Flash forward a while, after embracing a bit of Lokiness, I managed to get most of my things back, achieved a divorce, and relocated to Tucson. It didn’t take long for my life to improve. I reconnected with my lost love, jump started my RPG games, and began the slow and dangerous journey toward seeing my boys again.
As my life changed, I knew I needed to change WildernessPunk too. There is a big difference between riding my bike 10 miles to a hidden encampment and sleeping next to the most wonderful woman I have ever met.
So WildernessPunk became less of a journal focusing on my attempt to live between the worlds of technology and wilderness. It changed its focus to how one could remain true to these ideals and goals while living in an urban setting. My hope was not to shame or depress people, but instead to help give them the tools to create a lifestyle which would help lower their Negative Environmental Impact.
I also sought to dig into the real facts which involved mankind’s interaction with its environment. I wished to help dispel falsehoods and shine the light on things which may have escaped our notice.
Then two things happened.
After years of enduring caustic venom, having police called on me when I had committed no crime, and driving 1000 miles a weekend, I managed to get full custody of my boys.
Covid hit the world.
While other writers were finishing novels and starting new projects, my writing slowed down as I took up home schooling and caring for my kids 24/7 during lockdown.
Perhaps another change came over me as well. I was profoundly in love and living the best years of my life. Patton Oswald said something similar too, “It is hard to be grumpy when the butterflies of happiness are dancing through your heart.”
While I was living my own ups and downs during this time, and it was mostly ups, my country and much of the world was getting kicked square in the nuts.

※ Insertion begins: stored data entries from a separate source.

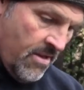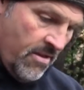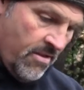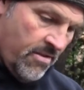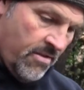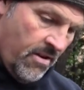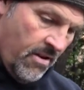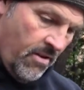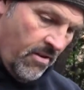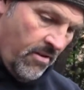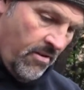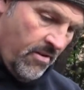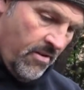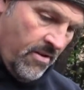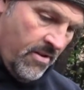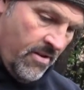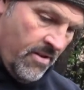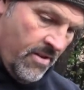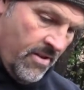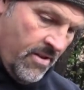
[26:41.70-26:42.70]
So
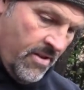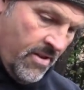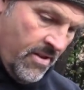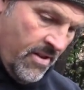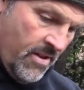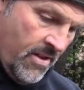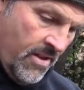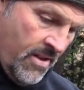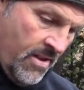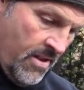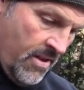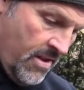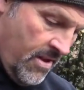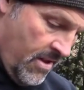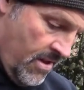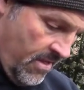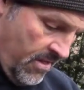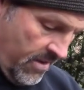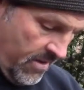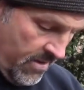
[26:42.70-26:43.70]

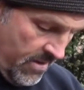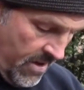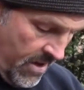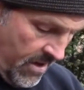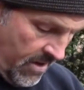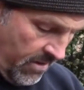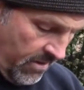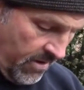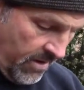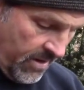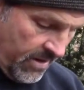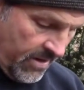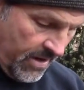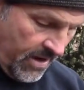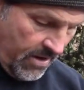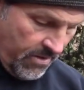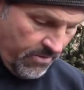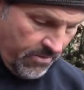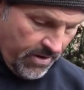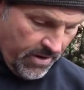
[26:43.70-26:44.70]
now let's take a look at
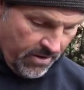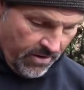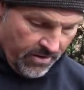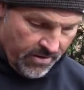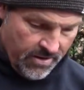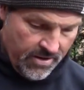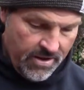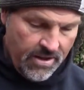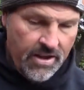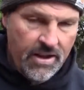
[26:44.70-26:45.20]
that reel.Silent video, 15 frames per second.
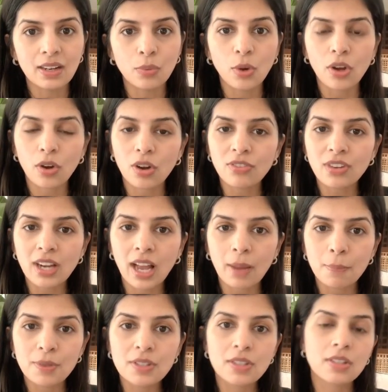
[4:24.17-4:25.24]
what often
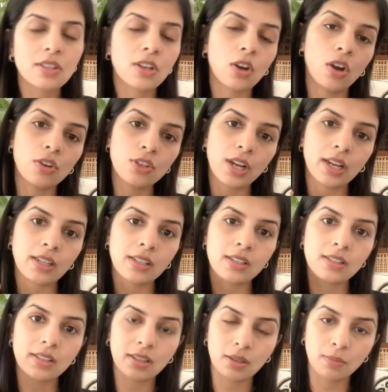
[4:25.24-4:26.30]
happens is the contractor
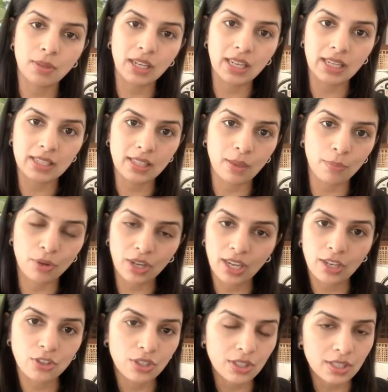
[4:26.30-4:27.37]
is a completely separate
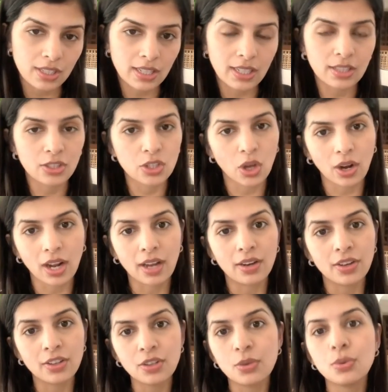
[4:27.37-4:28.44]
agency. It's not
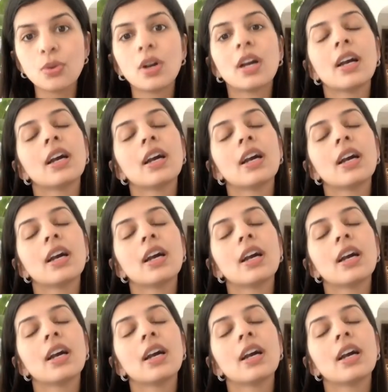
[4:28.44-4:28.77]
under you.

45 and the religious right are doing everything they could to remove human rights, promote racism, and increase poverty. But the USA wasn’t the only country embracing totalitarianism and fascist beliefs. Like scared children who are just smart enough to foresee their upcoming grim future, some people need Big Brother to tell them what to do. Whether it is a Sky Daddy or a cult leader, there are humans who, in their heart of hearts, want someone to tell them what they should be doing.
And then they want to tell you what to do and how to live.

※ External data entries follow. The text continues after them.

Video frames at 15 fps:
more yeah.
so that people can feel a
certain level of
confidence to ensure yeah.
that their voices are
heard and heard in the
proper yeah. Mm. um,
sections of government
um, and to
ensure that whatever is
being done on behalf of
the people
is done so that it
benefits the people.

We need to face it, some people are worried about the health of our planet and issues like world poverty, overpopulation, and extinction, while others are more interested in censoring books, banning lifestyles different from their own, and promoting the validity of ancient myths. This is a strange dichotomy to put it mildly. I might observe it is more than a bit odd that the group which believes they will live eternally is more concerned with the here and now, while the group which thinks their lights will one day extinguish are trying to protect the Earth’s tomorrows.
So what should we be doing? What should our attitudes be in 2022?
Let’s dive into the painfully obvious. We’ll call them the Fantastic Five.
Organized religions are doing more harm than good and need to be weakened and dismantled at every opportunity.
You would have burned me alive for being an atheist a few centuries ago, so fuck you, your time has come.
We need to do everything in our power to protect the 12% of the natural environment which is left on the globe.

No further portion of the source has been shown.